Year three of an NFL quarterback. It's the point in a career that often defines a player's ceiling and trajectory for their duration in the league. It's not that a Super Bowl title is necessarily required of a third-year quarterback, but we look for strides and signs of obvious improvement. Wouldn't you know it? Bengals quarterback Andy Dalton is entering that critical third year.
We're not ready to say that 2013 is a make-or-break year for Dalton, especially with his contract having two more years on it, but this is one of the most well-rounded rosters in recent memory (on paper) and the team is poised to enter dynasty territory. What's stopping them from entry to that territory? Playoff victories and more wins against quality opponents would catapult them there.
We've had this discussion before. We know that Dalton has had his moments of greatness with comeback victories and back-to-back playoff appearances. Not an easy task for a young NFL quarterback. And, even with many talking regression in his sophomore campaign, Dalton set career-highs in passing yards, passing and rushing touchdowns and wins in a season. Conversely, he also set career-highs in turnovers and had another deplorable performance for the second consecutive year in the postseason.
By now, you know some of the disappointing numbers that have come in the postseason in the Dalton era. An 0-2 record, zero passing touchdowns against four interceptions and six sacks in the two games. It doesn't exactly scream "confidence" moving forward.
In a recent article by Pat Kirwan of CBS Sports, he broke down some of the statistics of Dalton and Christian Ponder and how they could "suffer the same fate" as current New York Jets quarterback, Mark Sanchez. An interesting debate, especially considering that Sanchez was one of the most successful young quarterbacks just two years ago. Now, Sanchez is fighting for his job and is a big scapegoat on a Jets team that has missed the postseason the past two years.

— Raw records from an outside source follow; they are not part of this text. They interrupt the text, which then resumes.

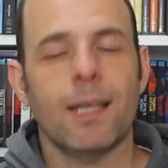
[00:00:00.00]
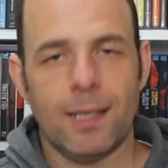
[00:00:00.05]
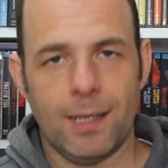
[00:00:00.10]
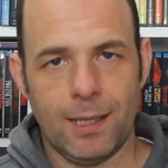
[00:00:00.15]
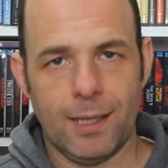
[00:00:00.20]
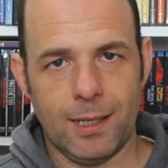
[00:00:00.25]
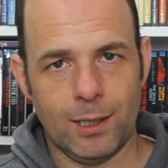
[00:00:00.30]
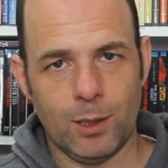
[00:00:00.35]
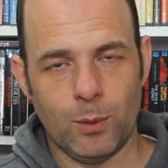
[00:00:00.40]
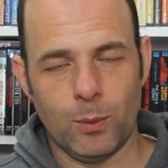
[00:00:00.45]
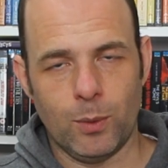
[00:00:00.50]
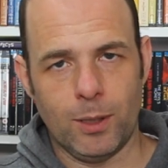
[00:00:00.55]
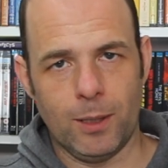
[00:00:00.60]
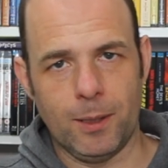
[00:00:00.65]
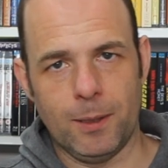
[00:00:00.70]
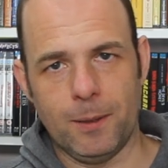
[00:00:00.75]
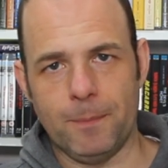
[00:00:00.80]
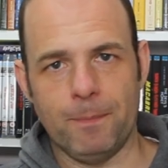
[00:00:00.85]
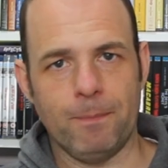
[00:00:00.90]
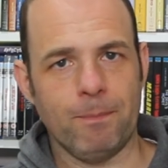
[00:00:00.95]

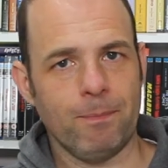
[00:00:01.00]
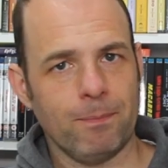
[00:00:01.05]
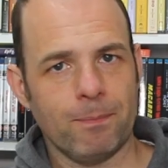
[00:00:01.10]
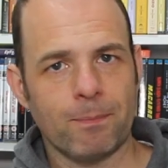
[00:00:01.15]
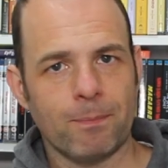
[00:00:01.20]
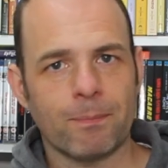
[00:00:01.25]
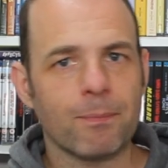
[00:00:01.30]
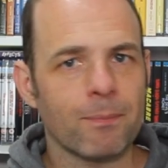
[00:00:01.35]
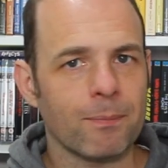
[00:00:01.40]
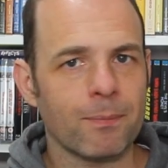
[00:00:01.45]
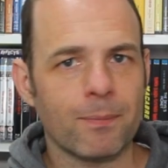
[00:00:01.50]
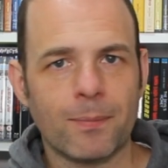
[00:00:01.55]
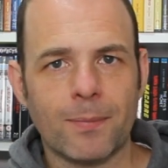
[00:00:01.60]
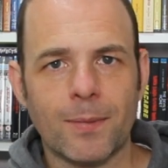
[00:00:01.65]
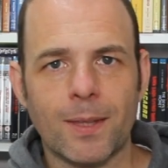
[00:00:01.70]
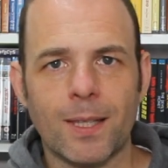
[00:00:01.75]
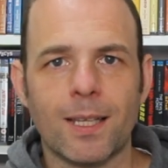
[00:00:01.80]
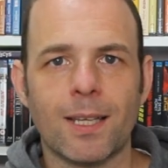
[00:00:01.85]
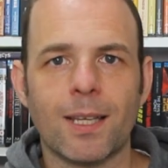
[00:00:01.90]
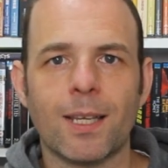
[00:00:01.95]
Anyway,
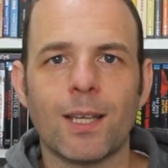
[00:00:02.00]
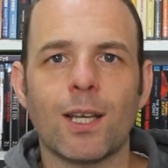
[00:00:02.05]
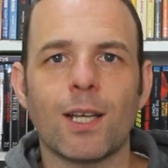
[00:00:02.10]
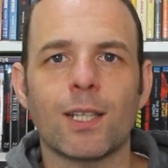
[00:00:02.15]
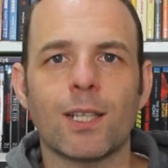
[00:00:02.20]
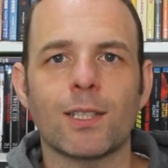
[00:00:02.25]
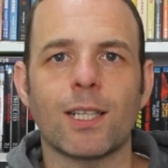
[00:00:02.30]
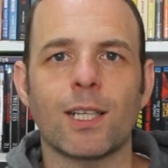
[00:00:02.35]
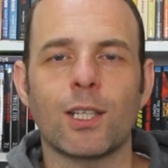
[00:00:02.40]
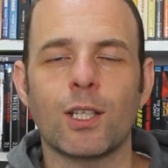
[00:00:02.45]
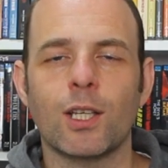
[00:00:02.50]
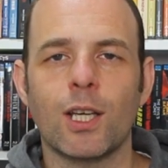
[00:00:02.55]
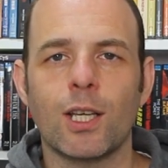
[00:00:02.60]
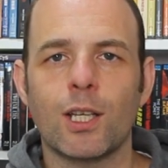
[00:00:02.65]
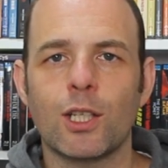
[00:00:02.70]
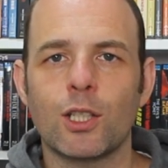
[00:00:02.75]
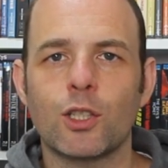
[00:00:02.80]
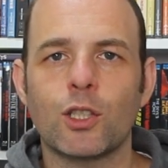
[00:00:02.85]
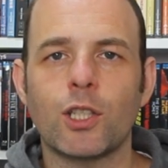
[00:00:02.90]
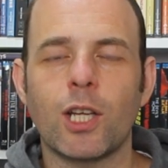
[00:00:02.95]
as I
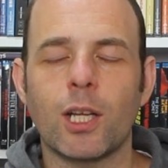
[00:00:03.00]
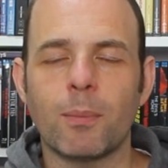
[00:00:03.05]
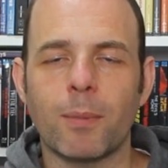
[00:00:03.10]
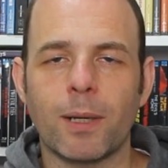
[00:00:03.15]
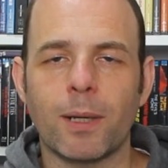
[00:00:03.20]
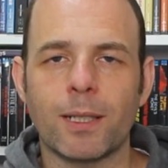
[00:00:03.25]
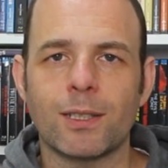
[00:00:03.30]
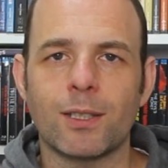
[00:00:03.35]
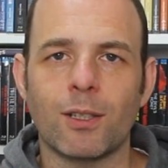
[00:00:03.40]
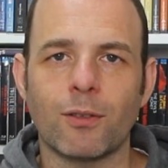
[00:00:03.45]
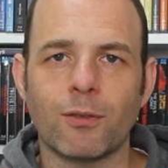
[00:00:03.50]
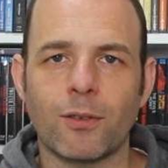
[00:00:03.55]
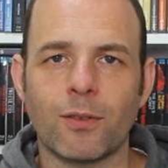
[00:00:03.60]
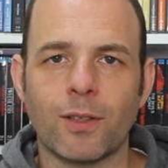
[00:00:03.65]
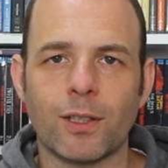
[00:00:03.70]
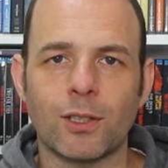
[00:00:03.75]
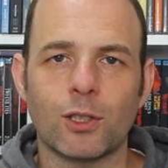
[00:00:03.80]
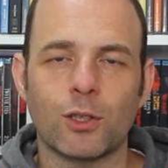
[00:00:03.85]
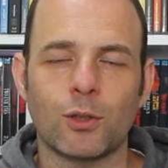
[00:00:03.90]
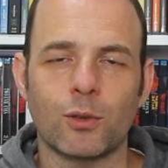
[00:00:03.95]
shed myself of
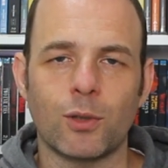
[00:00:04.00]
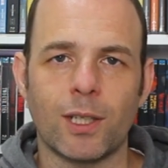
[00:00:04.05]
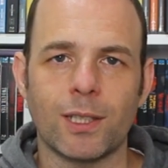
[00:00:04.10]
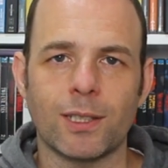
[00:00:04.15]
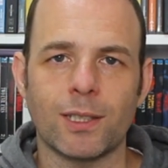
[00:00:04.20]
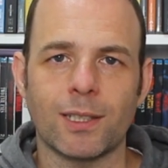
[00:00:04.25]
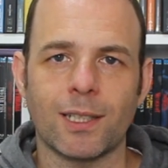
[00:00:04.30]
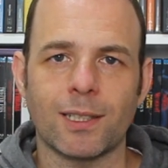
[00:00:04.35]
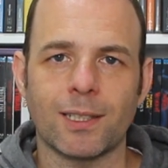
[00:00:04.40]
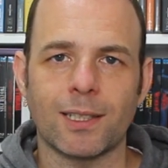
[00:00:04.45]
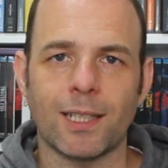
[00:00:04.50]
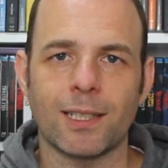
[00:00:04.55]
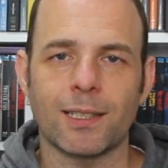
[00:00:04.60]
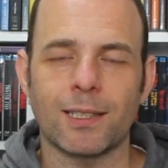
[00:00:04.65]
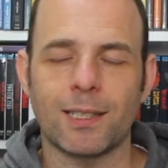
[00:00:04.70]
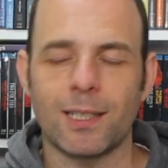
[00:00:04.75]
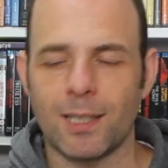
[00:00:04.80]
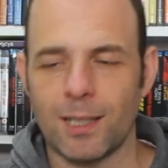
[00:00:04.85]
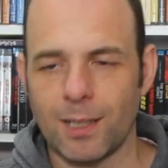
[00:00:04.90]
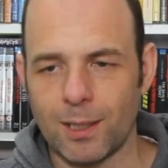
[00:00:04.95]
this stress and
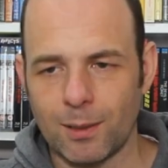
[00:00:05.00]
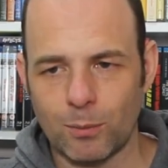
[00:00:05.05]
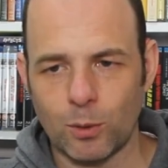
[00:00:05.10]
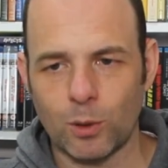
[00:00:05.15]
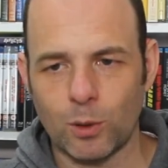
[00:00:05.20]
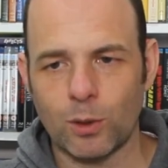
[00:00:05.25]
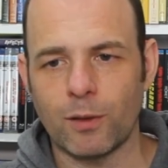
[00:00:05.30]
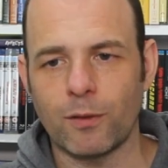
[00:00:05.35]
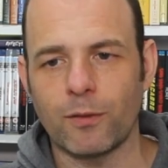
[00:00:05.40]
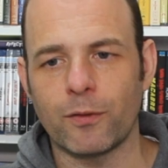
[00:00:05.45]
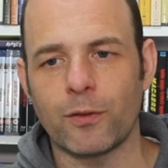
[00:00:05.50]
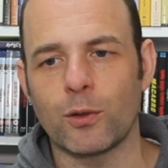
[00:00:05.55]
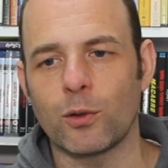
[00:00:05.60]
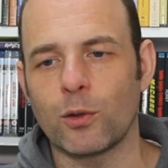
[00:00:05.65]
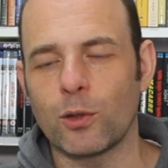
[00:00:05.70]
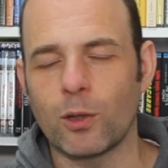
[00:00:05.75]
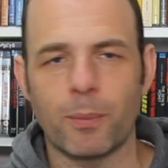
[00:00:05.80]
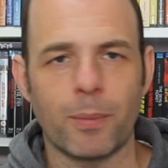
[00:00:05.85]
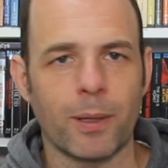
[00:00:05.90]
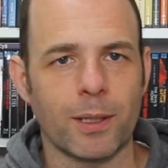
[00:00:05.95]
anxiety, I'm looking for
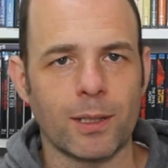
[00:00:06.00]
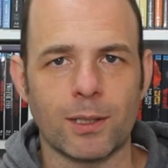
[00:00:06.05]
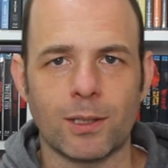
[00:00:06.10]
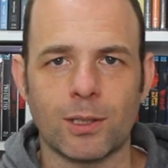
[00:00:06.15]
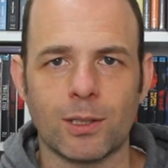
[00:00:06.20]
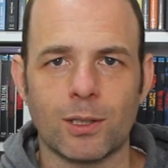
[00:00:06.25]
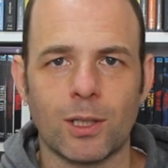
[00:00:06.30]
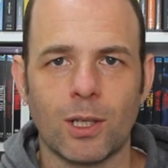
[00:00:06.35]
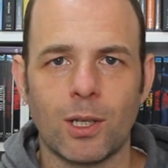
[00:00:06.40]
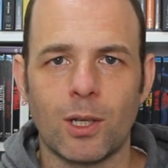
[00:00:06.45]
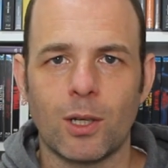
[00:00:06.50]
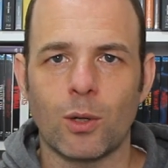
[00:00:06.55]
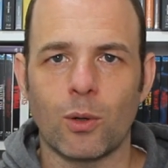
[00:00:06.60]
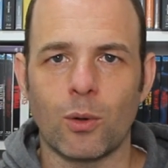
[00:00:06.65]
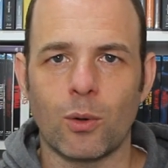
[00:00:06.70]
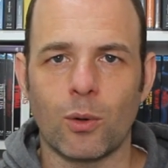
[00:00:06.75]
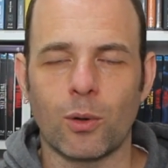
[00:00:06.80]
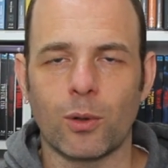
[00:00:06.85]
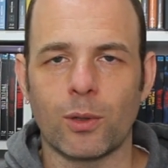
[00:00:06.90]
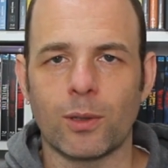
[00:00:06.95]
your opinions
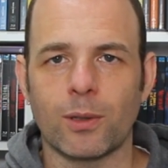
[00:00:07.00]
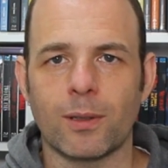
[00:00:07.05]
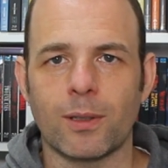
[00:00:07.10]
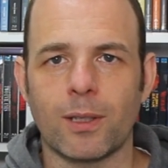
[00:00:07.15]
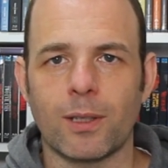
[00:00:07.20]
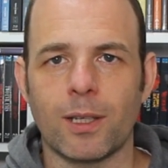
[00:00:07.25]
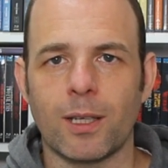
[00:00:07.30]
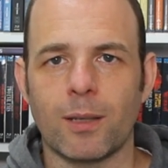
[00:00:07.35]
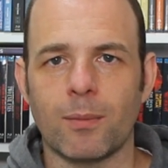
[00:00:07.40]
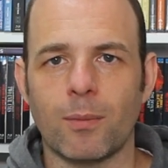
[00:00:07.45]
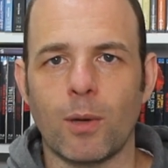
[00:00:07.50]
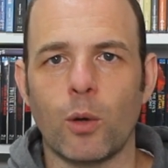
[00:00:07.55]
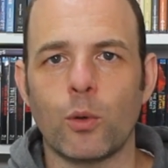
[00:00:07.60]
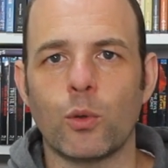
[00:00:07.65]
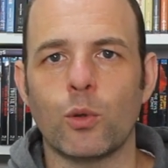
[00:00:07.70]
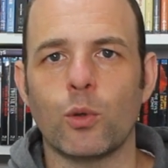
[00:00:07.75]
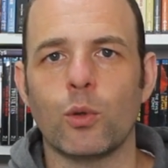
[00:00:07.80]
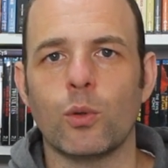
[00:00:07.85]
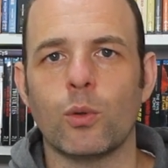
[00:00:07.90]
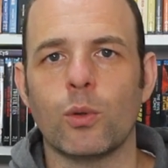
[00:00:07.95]
on um, how
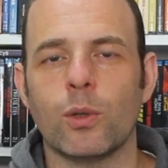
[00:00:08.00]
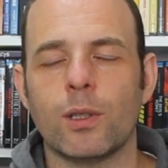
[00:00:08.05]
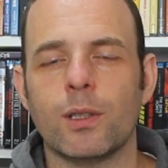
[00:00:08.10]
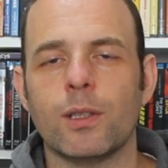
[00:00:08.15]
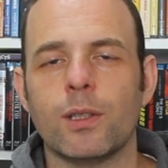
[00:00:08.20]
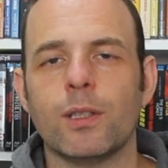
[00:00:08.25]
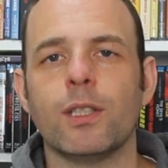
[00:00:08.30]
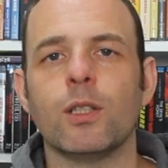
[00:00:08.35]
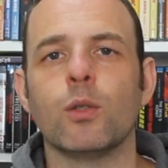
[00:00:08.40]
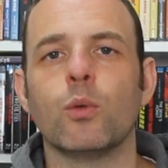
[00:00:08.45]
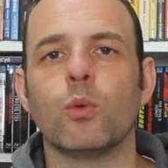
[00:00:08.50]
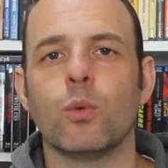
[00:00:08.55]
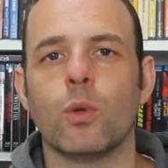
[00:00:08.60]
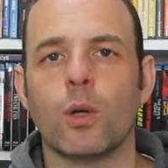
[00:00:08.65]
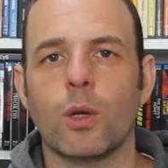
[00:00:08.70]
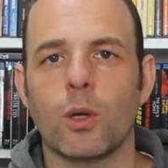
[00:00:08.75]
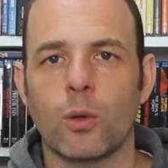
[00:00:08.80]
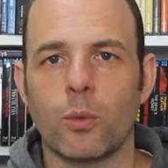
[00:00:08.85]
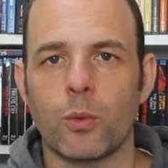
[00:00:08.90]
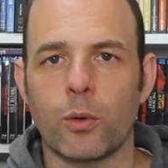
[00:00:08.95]
you deal
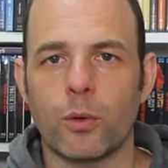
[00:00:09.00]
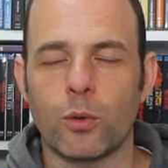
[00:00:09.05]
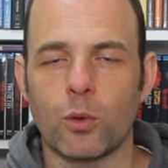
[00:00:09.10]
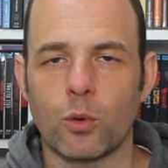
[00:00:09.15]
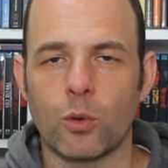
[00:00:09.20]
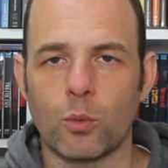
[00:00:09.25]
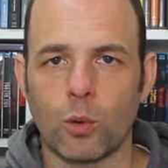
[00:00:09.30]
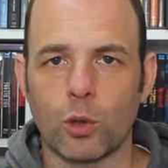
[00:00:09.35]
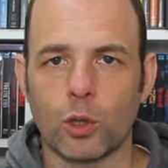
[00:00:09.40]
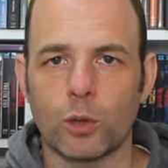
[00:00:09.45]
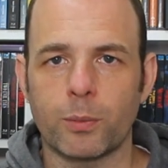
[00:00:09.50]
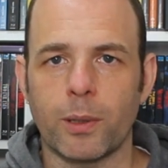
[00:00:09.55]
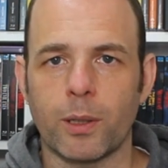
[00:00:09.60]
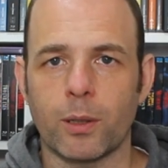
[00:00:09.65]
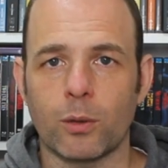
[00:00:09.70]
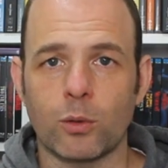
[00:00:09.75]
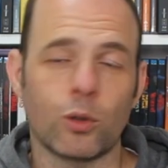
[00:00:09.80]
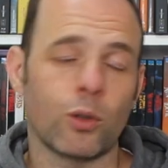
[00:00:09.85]
with your watch pile?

To take a personal tangent, I find the scorn on Sanchez to be a bit misplaced. The former USC Trojan may have been the beneficiary of a strong running game and defense from 2009-2010, but he has also been the victim of an aging roster, filled with injuries and attrition of the talent that remained. Then again, I may be a bit partial to Sanchez, as I used to coach him in baseball when he was in high school along with my brother. He has remained an acquaintance and has continued to be cordial when he is back home with his family out here in Southern California--particularly with my brother who was also his Spanish teacher in his sophomore year.
But, I digress.
There are a couple of differences that I see here with the Dalton-Sanchez comparison. The first is how each team is and was built when the quarterbacks were brought on board to their respective teams. When Sanchez was initially brought to New York, the team relied on a pair of rookies in Sanchez and Shonn Greene. In the subsequent seasons, the Jets relied on being the winners in free agency and preferred to put themselves in the limelight with big-name signings.
After things didn't work out with Plaxico Burress and Braylon Edwards, and Santonio Holmes at wide receiver, the offense became one dimensional. It also didn't help that LaDanian Tomlinson retired and injuries occurred along the offensive line--it led to Sanchez having happy feet and feeling pressure that wasn't always there.
Conversely, the Bengals relied on sound drafting, building a quality roster with young talent that they intend on keeping around. Cincinnati's free agency strategy differed from New York's in that they focused inward on their own talent and adding a few pieces for depth and potential starters. It wasn't the most popular strategy, given their exorbitant amount of salary cap space, but it turned into one of the deeper-looking rosters in the AFC.
Aside from philosophical differences, Dalton doesn't seem to share Sanchez's stigma of having a long-term memory when it comes to mistakes. An eroding roster aside, Sanchez seems to allow things to snowball on him after making a critical mistake. It also didn't help that he had the fear of Tim Tebow lurking over his shoulder, after every mistake that he made.
There have been some ugly performances in Dalton's short career, but he still has a tendency to rise up and bring the team a victory. The 2011 matchup against the Buffalo Bills, the 2012 game against the Pittsburgh Steelers and last December's thriller against the San Diego Chargers. All of these had moments of ugliness, but in the end, Dalton made plays to put the team ahead. Sure, the defense helped keep the game in reach and that is/was key, but Dalton still shook off some poor plays early on and rose to the occasion.
Still, Kirwan's warning should be heeded. If it happened to a quarterback like Sanchez, who appeared to be headed for stardom, it can happen to any other quarterback. As I said before, it's that critical third year for Dalton and we will really be getting a glimpse of what he's made of in 2013. As he goes, so go the Bengals--at least in the postseason.